Le pulsazioni del cuore, invece, si possono percepire facilmente sul petto o sul collo. Appoggiando una mano sul torace, sotto la metà dello sterno, o meglio ancora appoggiando l'orecchio, il battito cardiaco si percepisce chiaramente. Bisogna però aprire eventuali giacche o cappotti, nel caso ci siano.
Un altro sistema è quello di porre indice, medio e anulare sul collo, esattamente sotto la mandibola, premendo un po' nel muscolo di fianco alla carotide. Qui è possibile percepire l'arteria carotidea, molto evidente. Per esercitarsi a trovare l'arteria carotidea il soccorritore deve cominciare a prendere il polso carotideo a se stesso. Individuato il punto, sarà poi facile trovarlo anche negli altri. Va detto che il polso carotideo, tra gli altri, è il più sicuro ed evidente da trovare, ed è perciò il più indicato soprattutto nei casi in cui c'è da capire rapidamente se un infortunato incosciente sia o meno in arresto caridaco.

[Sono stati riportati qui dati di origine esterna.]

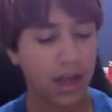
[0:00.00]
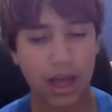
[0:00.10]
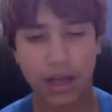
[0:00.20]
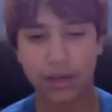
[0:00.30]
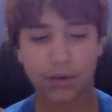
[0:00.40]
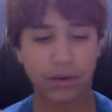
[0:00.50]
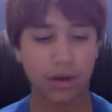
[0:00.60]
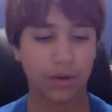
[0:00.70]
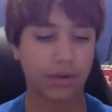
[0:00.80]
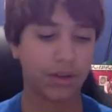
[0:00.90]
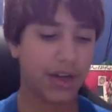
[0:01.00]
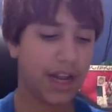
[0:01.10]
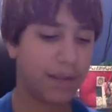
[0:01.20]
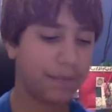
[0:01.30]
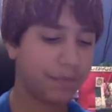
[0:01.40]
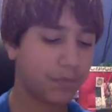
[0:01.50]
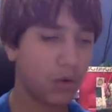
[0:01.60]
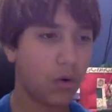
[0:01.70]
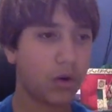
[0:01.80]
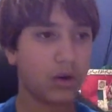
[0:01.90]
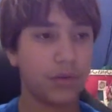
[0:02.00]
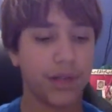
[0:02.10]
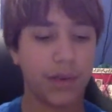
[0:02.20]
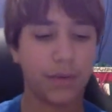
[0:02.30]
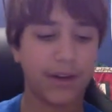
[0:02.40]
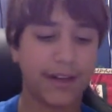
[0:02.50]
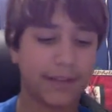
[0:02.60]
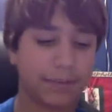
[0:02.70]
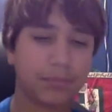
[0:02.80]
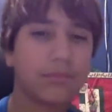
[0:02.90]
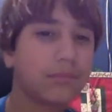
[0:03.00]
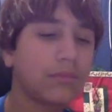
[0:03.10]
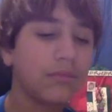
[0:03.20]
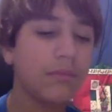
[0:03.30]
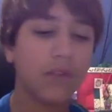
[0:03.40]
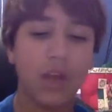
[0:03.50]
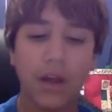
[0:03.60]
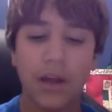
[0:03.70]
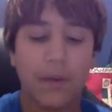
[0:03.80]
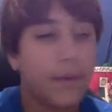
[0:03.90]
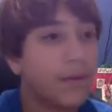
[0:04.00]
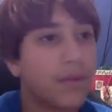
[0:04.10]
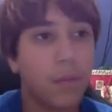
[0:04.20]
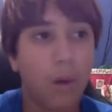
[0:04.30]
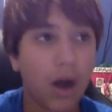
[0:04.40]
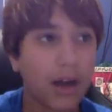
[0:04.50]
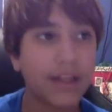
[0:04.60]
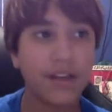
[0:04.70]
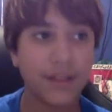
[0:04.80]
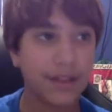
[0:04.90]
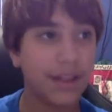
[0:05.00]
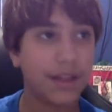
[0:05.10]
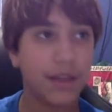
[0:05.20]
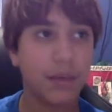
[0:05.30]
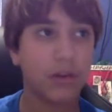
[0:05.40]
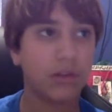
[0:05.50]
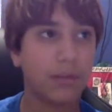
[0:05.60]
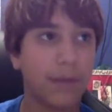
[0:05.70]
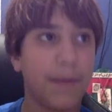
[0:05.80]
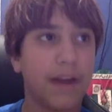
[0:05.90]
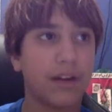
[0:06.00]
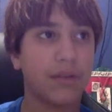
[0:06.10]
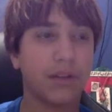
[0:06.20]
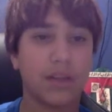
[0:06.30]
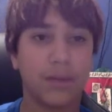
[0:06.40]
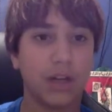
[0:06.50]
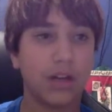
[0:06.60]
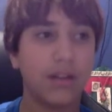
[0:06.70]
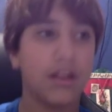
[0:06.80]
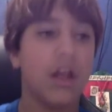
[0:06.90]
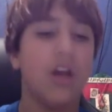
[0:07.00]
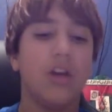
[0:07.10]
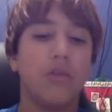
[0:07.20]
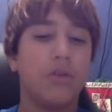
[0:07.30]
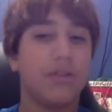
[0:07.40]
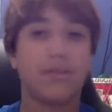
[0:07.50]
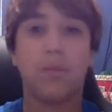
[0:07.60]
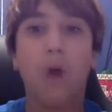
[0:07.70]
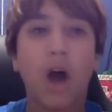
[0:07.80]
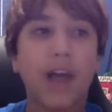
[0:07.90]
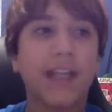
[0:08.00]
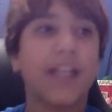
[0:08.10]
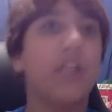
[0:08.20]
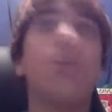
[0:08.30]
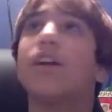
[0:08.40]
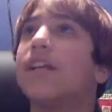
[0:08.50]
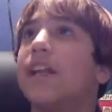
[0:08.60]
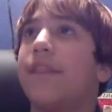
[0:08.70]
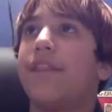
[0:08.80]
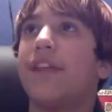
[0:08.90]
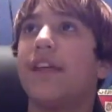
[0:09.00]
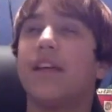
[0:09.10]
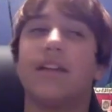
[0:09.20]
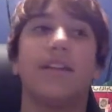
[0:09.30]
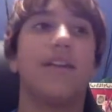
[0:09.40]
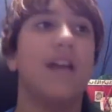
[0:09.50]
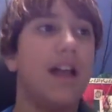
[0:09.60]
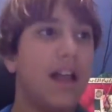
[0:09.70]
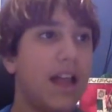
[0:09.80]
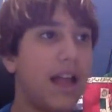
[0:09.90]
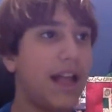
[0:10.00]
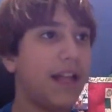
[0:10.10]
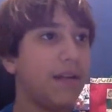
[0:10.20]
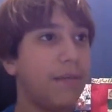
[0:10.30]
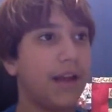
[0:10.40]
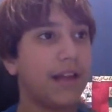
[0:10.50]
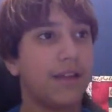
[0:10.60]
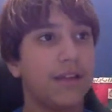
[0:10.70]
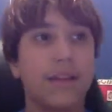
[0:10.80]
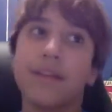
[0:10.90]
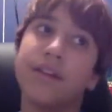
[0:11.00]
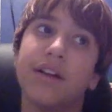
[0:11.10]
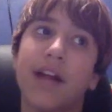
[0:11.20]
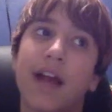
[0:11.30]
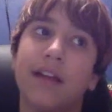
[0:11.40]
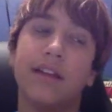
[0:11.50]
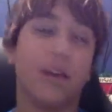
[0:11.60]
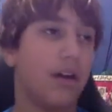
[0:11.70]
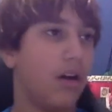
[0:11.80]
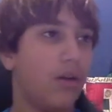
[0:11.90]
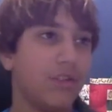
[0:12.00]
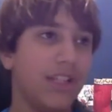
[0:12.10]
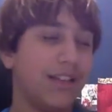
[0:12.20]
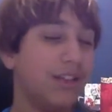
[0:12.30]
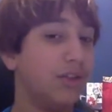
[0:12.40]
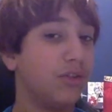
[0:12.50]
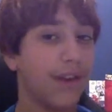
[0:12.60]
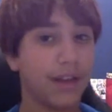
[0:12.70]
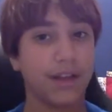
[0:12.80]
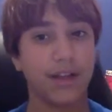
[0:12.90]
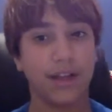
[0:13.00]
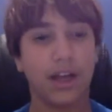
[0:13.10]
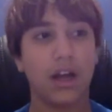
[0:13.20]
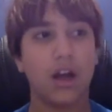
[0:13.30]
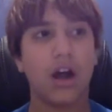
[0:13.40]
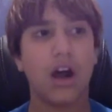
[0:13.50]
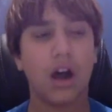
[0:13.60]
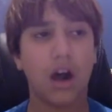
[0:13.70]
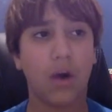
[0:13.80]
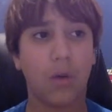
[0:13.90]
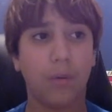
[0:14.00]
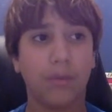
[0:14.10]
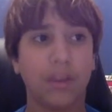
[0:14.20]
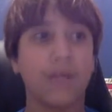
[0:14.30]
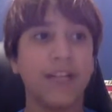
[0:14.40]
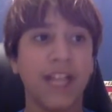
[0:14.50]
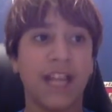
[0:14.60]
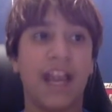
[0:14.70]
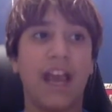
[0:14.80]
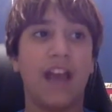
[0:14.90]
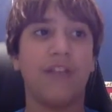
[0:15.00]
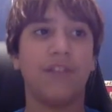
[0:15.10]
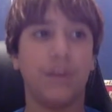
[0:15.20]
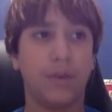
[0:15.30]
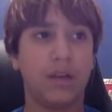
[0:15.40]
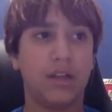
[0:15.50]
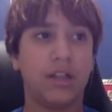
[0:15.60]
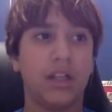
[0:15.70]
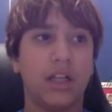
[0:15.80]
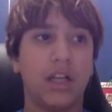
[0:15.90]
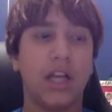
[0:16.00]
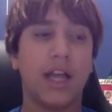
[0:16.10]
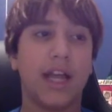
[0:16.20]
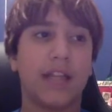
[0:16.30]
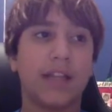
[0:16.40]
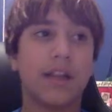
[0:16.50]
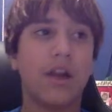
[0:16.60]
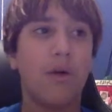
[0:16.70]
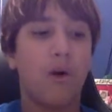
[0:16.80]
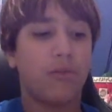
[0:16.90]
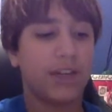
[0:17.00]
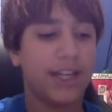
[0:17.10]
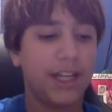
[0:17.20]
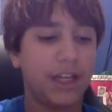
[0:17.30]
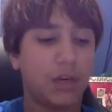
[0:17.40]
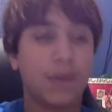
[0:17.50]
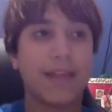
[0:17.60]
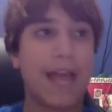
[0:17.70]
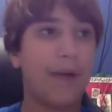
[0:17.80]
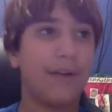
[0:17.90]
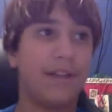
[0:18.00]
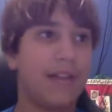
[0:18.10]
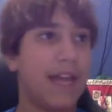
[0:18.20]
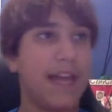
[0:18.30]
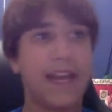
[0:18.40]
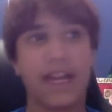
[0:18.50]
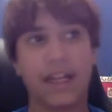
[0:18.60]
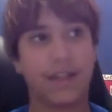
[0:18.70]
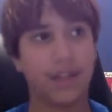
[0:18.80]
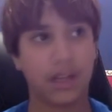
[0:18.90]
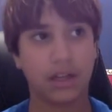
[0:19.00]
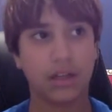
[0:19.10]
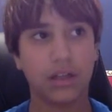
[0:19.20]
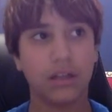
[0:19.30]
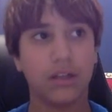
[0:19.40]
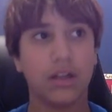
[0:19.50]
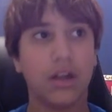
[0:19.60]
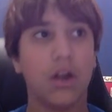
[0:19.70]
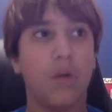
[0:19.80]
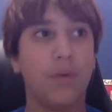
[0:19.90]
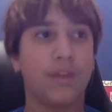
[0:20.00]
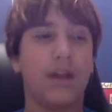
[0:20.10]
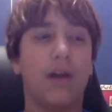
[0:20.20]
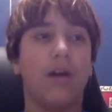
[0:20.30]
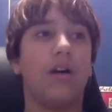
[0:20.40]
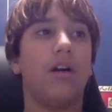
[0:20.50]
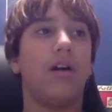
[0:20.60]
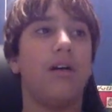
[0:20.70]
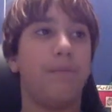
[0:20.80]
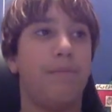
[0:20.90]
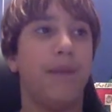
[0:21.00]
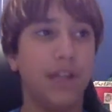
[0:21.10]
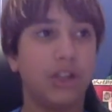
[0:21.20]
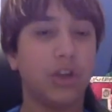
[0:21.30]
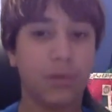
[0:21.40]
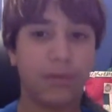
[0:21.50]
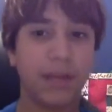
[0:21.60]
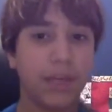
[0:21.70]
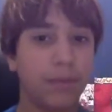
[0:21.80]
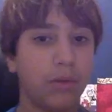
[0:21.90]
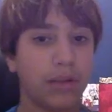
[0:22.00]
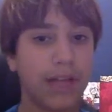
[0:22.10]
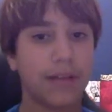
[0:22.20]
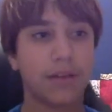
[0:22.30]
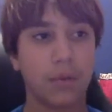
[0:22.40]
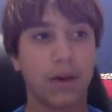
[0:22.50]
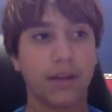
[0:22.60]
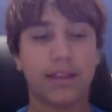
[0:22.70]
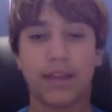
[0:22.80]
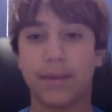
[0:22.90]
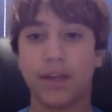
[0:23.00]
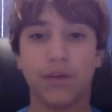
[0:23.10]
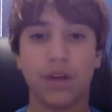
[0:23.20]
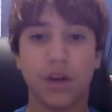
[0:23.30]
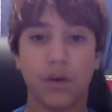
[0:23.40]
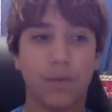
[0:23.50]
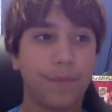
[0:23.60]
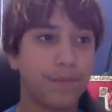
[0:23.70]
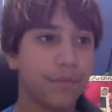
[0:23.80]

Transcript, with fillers: I don't know their name or who they were again. We were just walking into Disney World. My parents were somewhere else. We were just walking, looking at things, and my sister had the oh, she had the greatest idea. Oh, let me take everyone and let's go over here without saying anything with a big group of people next to us that we don't know.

Il polso radiale è più difficile da trovare. Anche in questo caso il soccorritore deve prima esercitarsi su se stesso. Il punto da palpare, con le tre dita lunghe, è sull'esterno del polso, sotto la mano, dalla parte del pollice.

ATTENZIONE: il polso si deve percepire sempre con le dita indice, medio e anulare, mai con il pollice. Qui infatti passa un arteria abbastanza importante e spesso non è possibile sapere se la pulsazione che il soccorritore sente è la sua o quella dell'infortunato!

Se l'infortunato è incosciente con respiro assente e battito cardiaco presente bisogna immediatamente procedere alla respirazione artificiale.
Nel caso anche il battito cardiaco sia assente bisogna procedere alla respirazione artificiale e al massaggio cardiaco.

LE PUPILLE
Un altro sistema che aiuta a rendersi conto se l'infortunato è in arresto cardiaco consiste nell'osservare le pupille. Dopo un breve periodo dall'arresto, infatti, queste si dilatano e non reagiscono alla luce. In condizioni normali, invece, se illuminate si rimpiccioliscono immediatamente.